Living in the dark
How one man has handled his descent into darkness
Susan E. Matthews • January 23, 2012
“Don’t worry about it — people whack me with their canes all the time,” Keith LePan assured me as I made my initial steps into pitch-blackness. This may seem like an odd statement, but under the circumstances, it was warranted. We were feeling our way through unfamiliar territory with canes as our eyes, which were rendered useless by the overwhelming dark.
As a visitor to Dialogue in the Dark — a museum on South Street Seaport in Manhattan where participants learn what it’s like to be blind — I knew that I would regain my sight when the tour ended. When we emerged from the darkness, Keith, my guide, would also regain some of his sight. But not all of it. And over the next few years, Keith will regain less and less sight as he exits the shadowed confines that make up the nontraditional exhibit. One day, he will only vaguely be able to discern when he’s in the dark and when he’s in the light.
Keith suffers from retinitis pigmentosa, a genetic eye condition that also afflicts his father and two of his three sisters. At age 12, when Keith was diagnosed, he knew he would eventually go blind. That’s what his doctors told him, and that’s what he watched his father go through. When Keith reached his 40s, his vision started to worsen. His peripheral vision disappeared, and at night he could hardly see at all. Today, at 52, he has constant tunnel vision. Within the past year, he’s started using a cane.

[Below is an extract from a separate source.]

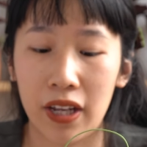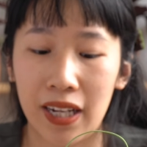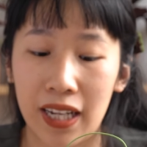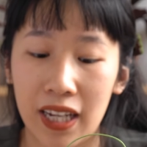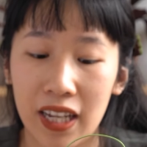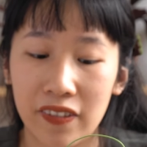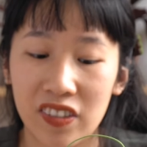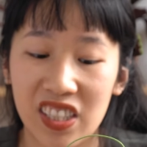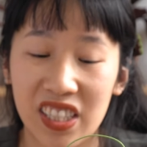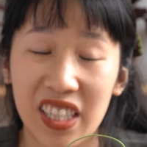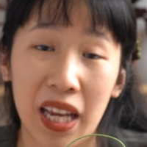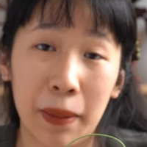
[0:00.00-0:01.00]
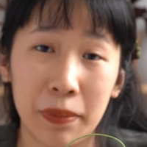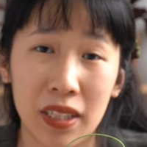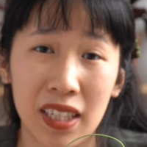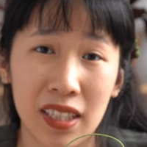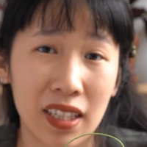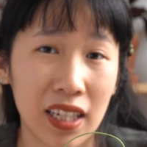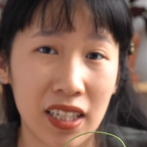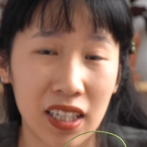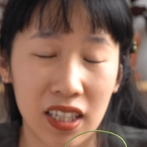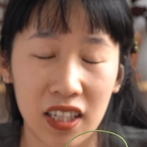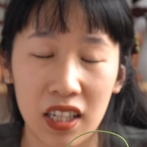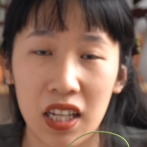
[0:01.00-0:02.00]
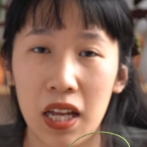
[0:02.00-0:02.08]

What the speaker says: and I kind of just kept it in leca.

“I resisted it for a long time,” Keith said, gesturing with his cane as if it were a natural extension of his body. He felt it forced him to identify as a blind person, but he says, “I was the same person I always was.”
Also within the last year, Keith became a tour guide for the New York installation of Dialogue in the Dark, an international museum that originated in Germany and now has branches worldwide. The hour-long tour takes small groups of visitors through a series of completely dark rooms that simulate real-world experiences. At the New York museum, we walked through “Central Park,” took the “subway” and crossed a Times Square “street” — complete with the smell of a hot-dog street cart.
“I think people are hungry for experience,” Keith said, and Dialogue allows people to “actually put themselves into a different reality.”
The experience is rich with sudden realizations. In a simulated grocery store, I could easily identify a cereal box — except, what kind was it? But finding my preferred cereal immediately became insignificant when I suddenly thought about how I would figure out how to pay for it with cash.
These dilemmas are all part of Dialogue’s brilliance, according to Keith. “It’s based on this amazingly little simple idea,” he said, that allows people to realize obstacles of blindness themselves. “It cuts across every kind of age, race, economic — any kind of strata.”
As proof, Keith cited statistics from a recent study: five years after visiting, 83 percent of participants still remembered the name of their guide. Having just completed the tour, I knew this had to do with the immediate dependence that sighted visitors have on their blind guides. Keith was not just my guide; he was my guardian. When we met him in the dark, one of my fellow tour participants asked if he was standing on something. “I’m 6 foot 4,” he replied, surprising us — such a gentle person does not often come in so large a package.
An actor by training, Keith’s rich baritone voice fills the darkness. The tour is his script, and the participants are his audience now. Originally from rural Michigan, Keith studied acting at the University of Michigan and received a master’s in acting from the University of Florida. After he completed his degrees, he knew New York was the place for him.
“I just wanted to get the hell out of there,” he said of Michigan. “But you know part of that might have been wanting to run away” from the darkness he saw descending over his family, he said. His father was starting to lose his sight, and his sister had had major problems with her vision since age four. He knew his sight would eventually go too, but he wasn’t ready to let that define him yet. Keith says his decision to move was partially fueled by the perception that “a blind person was someone who really couldn’t contribute.”
Keith started working as an actor in New York, but after a few years, he shifted to the business side of theater, which he saw as a more stable career path.
As his peripheral vision started to fade, Keith found it more and more difficult to keep up with certain social cues required in his profession. “When I was working in show business, well, it’s all about presentation,” he said. “I’d be in meetings and social situations, and I’d be missing handshakes and things. It becomes very isolating.”
Despite having seen his family members lose their vision, Keith found it difficult to adapt to his diminishing sight. Keith said he probably could have used more help dealing with the emotions that came along with blindness. Dealing with the mental side is “as important for anyone with a disability as dealing with the physical stuff,” he said.
Working at Dialogue has been an outlet for talking about his sight, from his newfound relationships with his blind coworkers to his increased comfort discussing his deteriorating vision.
“A bit of a hurdle I had to get over was being able to talk about it with people that I didn’t know,” he said.
Working at Dialogue quickly forced Keith over that hurdle, and today, little remains of the man who struggled to accept his cane.